As stated in the summary, the custom-coded solution based on Scikit-learn resulted in a better solution. However, the effort and invested time was way more in comparison to the AutoML job, since the latter does turn all the necessary knobs for me. Both models had the goal of maximizing the accuracy. The exact results are:

  • (Two-class) Logistic regression: accuracy: 0.95
  • VotingEnsemble: accuracy: 0.9159939301972686 and a weighted_accuracy: 0.9560585260948012

Architecturally, the two models are quite different. The two-class logistic regression predicts the probability of occurrence of an event by fitting data to a logistic functionm, thus performing a binary classification. The voting ensemble, as the name implies, carries out a number of individual classifiers and combines the predictions from those to make a prediction.

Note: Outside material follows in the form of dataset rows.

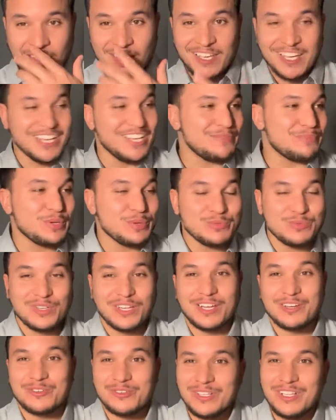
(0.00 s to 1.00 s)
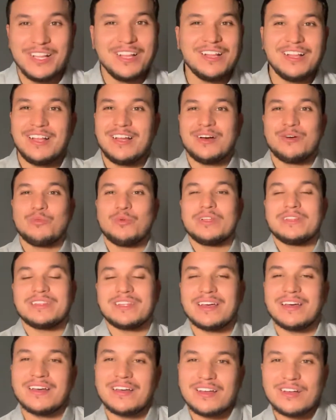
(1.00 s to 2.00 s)
And people like, what
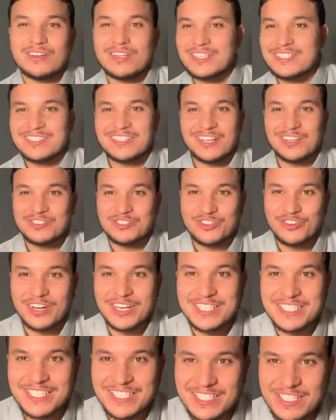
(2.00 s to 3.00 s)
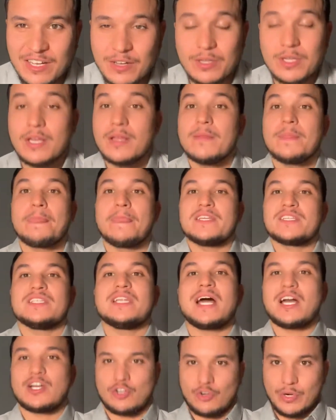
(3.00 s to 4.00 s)
the hell? That sounds crazy as hell. It's
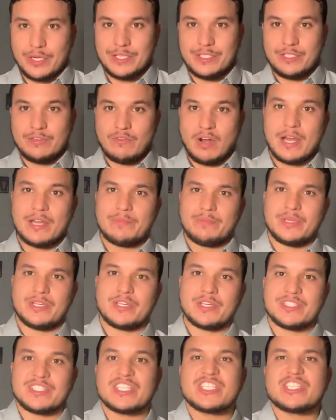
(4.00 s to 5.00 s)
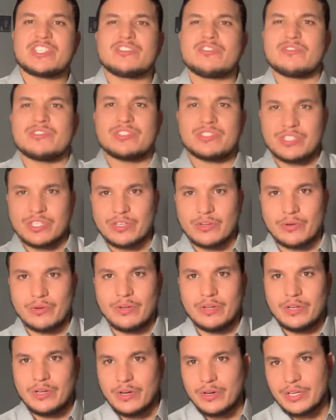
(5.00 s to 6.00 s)
not crazy, right? Because this is your skill.
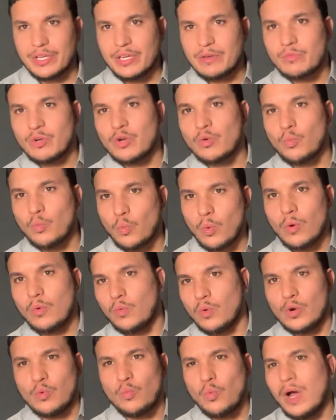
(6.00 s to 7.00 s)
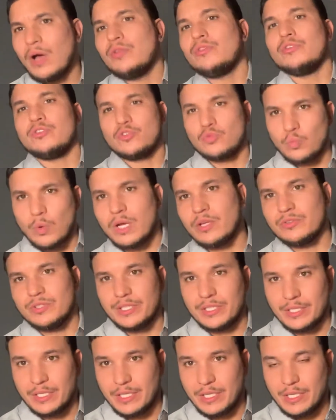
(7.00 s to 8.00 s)
Okay, when a when a welder's
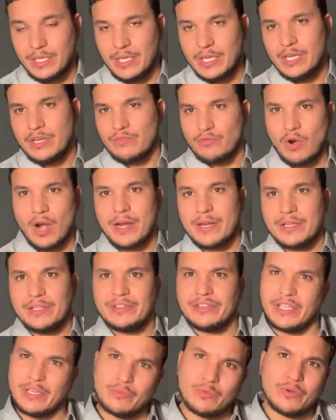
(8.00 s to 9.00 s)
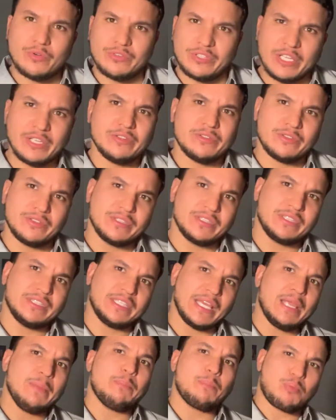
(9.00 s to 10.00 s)
welding, right? They they
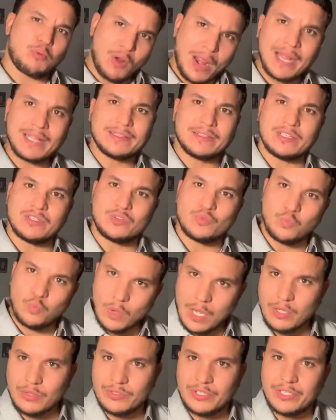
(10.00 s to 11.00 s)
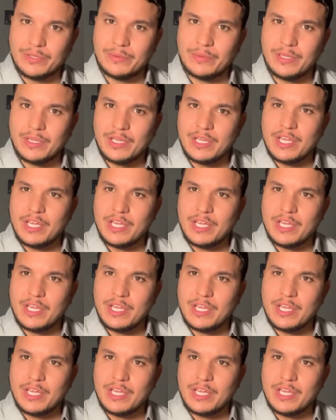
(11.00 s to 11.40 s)
they practice welding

Hint: weighted accuracy weighs each class according to the number of samples that belong to that class in the dataset.

Future work

  • HyperDrive: the hyperparamter optimization can be done in a more exhaustive (and possibly rewarding) way in a sense that a different Sampling method could be used.
  • AutoML: with AutoML, we can increase the number of iteration allowing us to go through more classification models supported by AutoML.
  • Input dataset: the dataset in hand is very unbalanced, resulting in a negative impact on the model's accuracy. It is easy for the model to be very accurate just by predicting the majority class, while the accuracy for the minority class can fail miserably. This means that taking into account a simple metric like accuracy in order to judge how good our model is can be misleading. Techniques on how to deal with an inbalanced dataset are: undersampling (select only some samples from the majority class), oversampling (replicate data from the minority class), generate synthetic dataset (e.g. using SMOTE or K-nearest-neighbour)
  • Primary metric: to combat the previously mentioned case of highly inbalanced data, another primary metric could be used like "recall". Recall is being used when the False Negatived are important.